↓

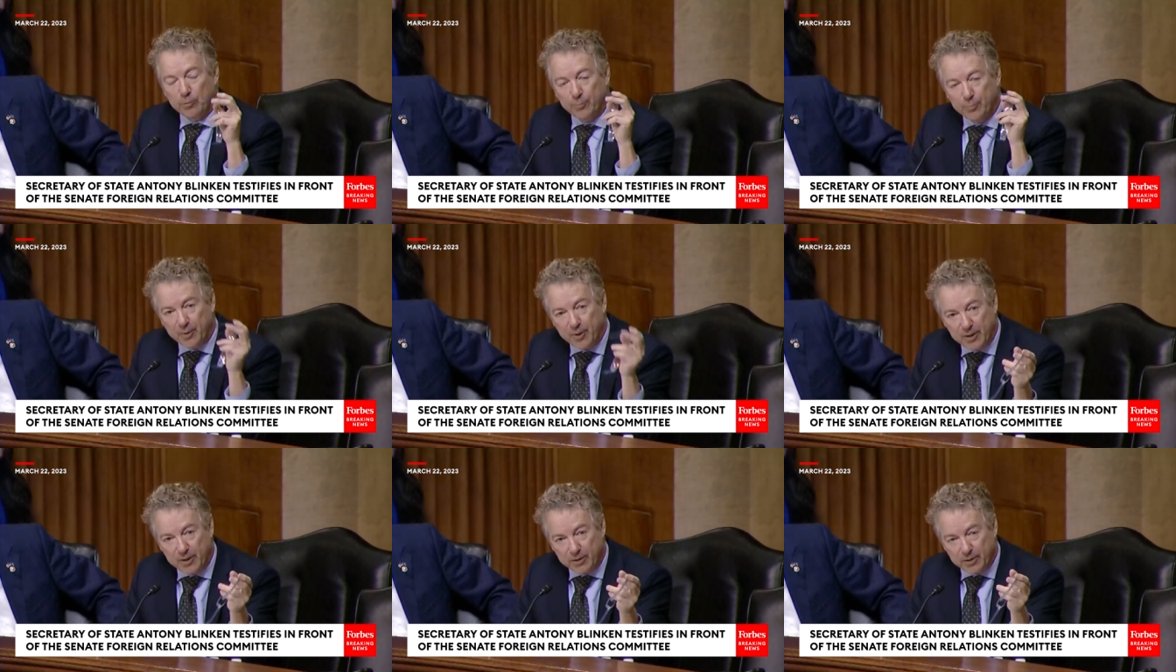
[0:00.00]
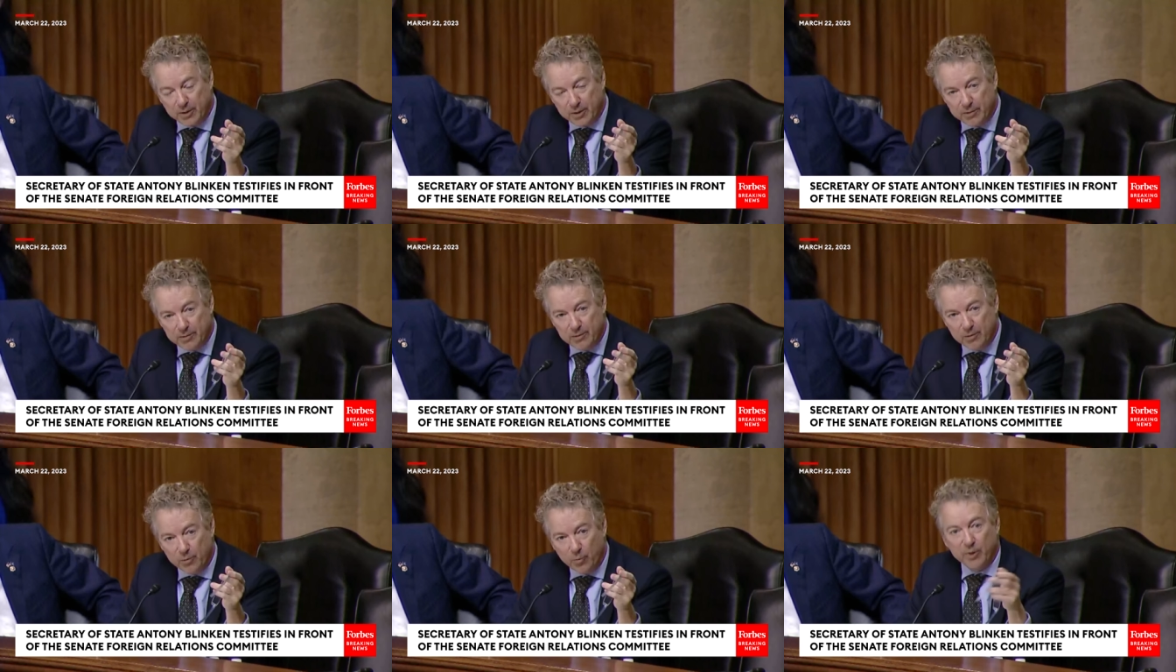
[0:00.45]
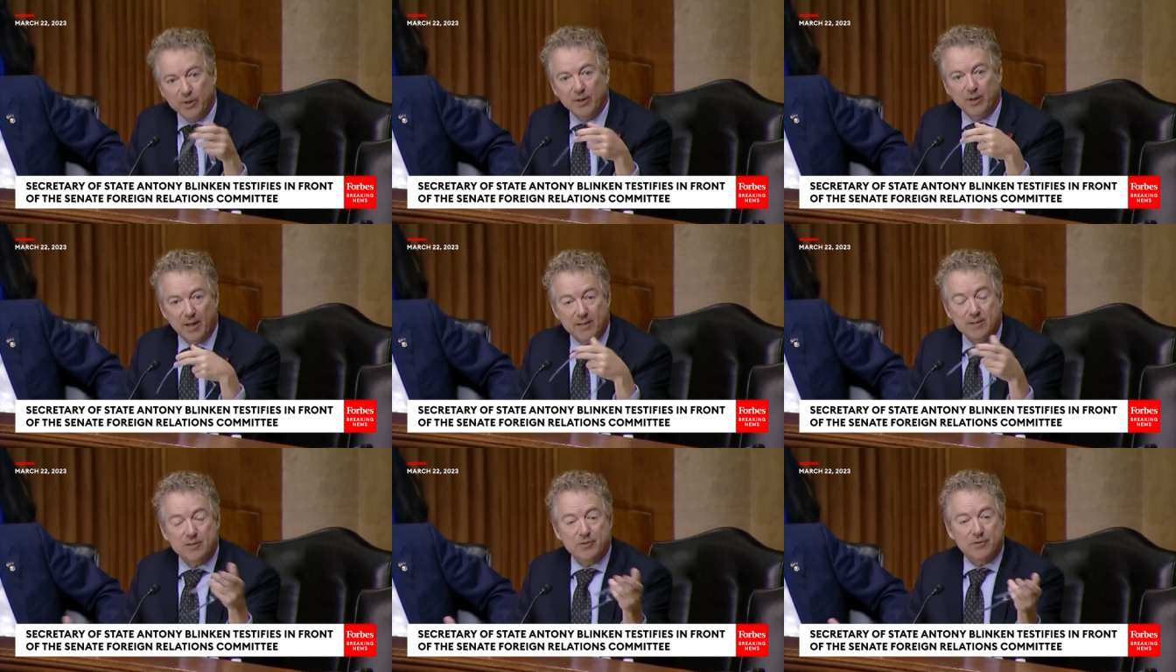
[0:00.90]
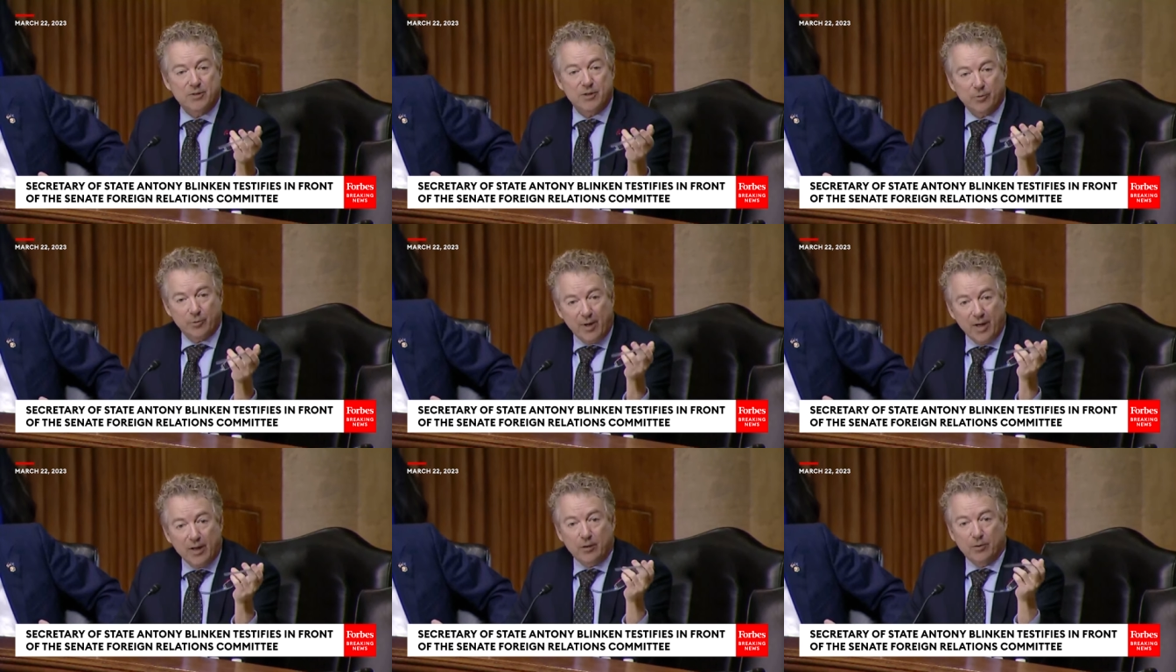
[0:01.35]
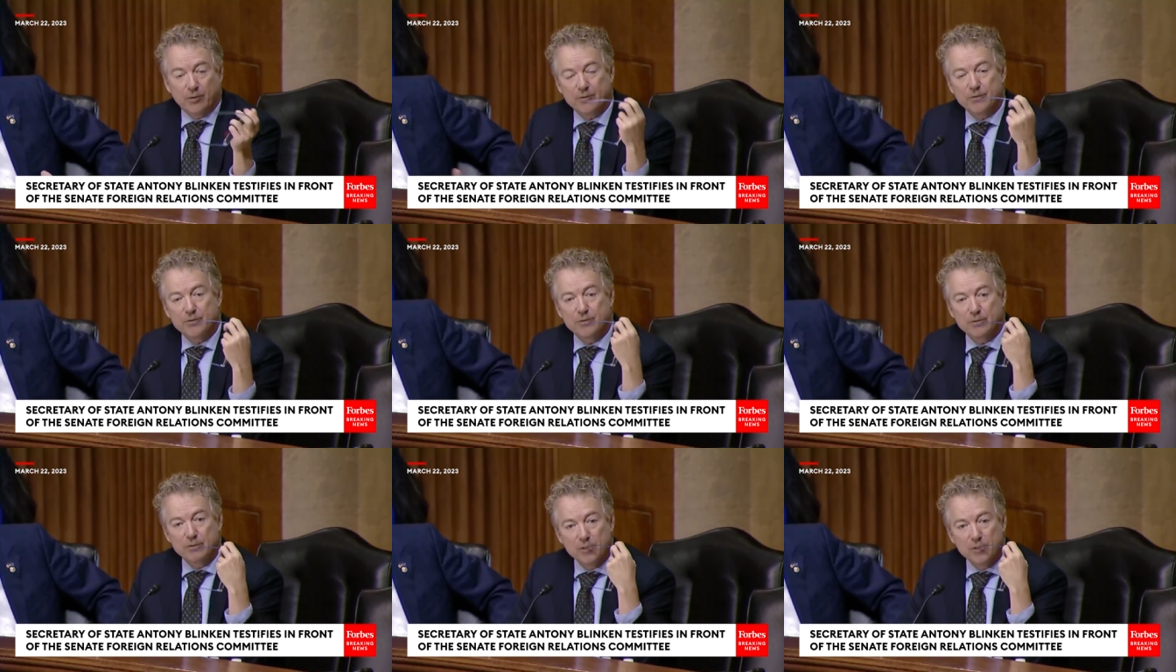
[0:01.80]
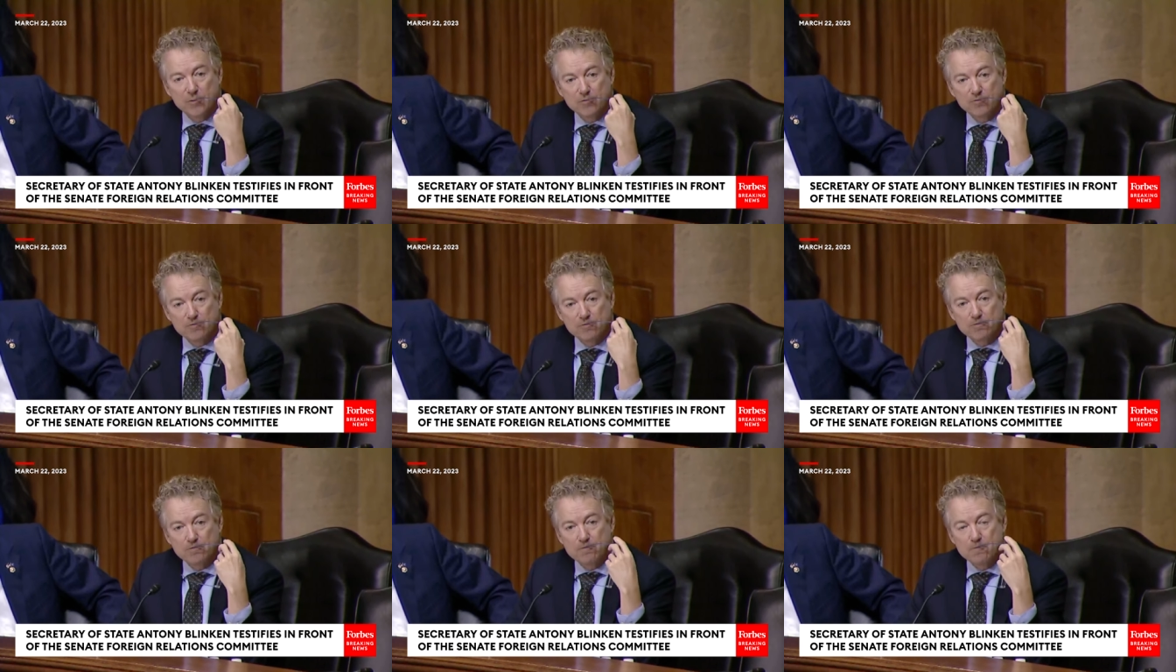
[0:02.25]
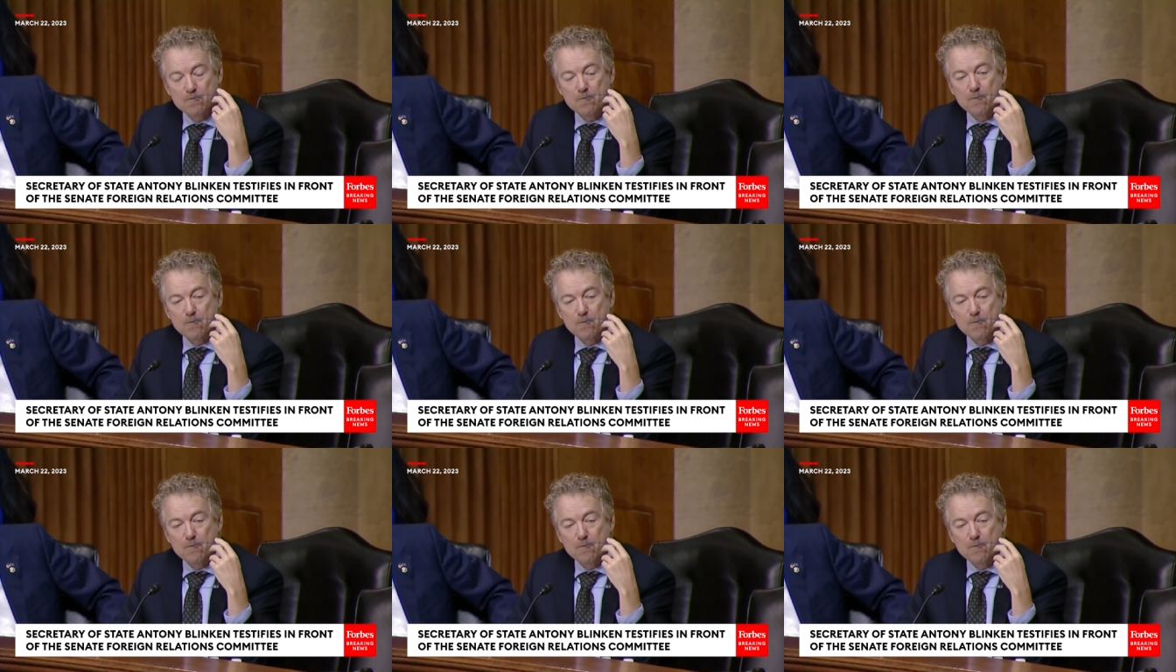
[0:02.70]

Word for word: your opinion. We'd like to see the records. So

↑

▶ AIM OF THE EXERCISE: The whole listing is to be written out exactly; the pictures stay out of the copy.

▶ ANSWER FOR THE TASK:
[0:00.00]
[0:00.45]
[0:00.90]
[0:01.35]
[0:01.80]
[0:02.25]
[0:02.70]

Word for word: your opinion. We'd like to see the records. So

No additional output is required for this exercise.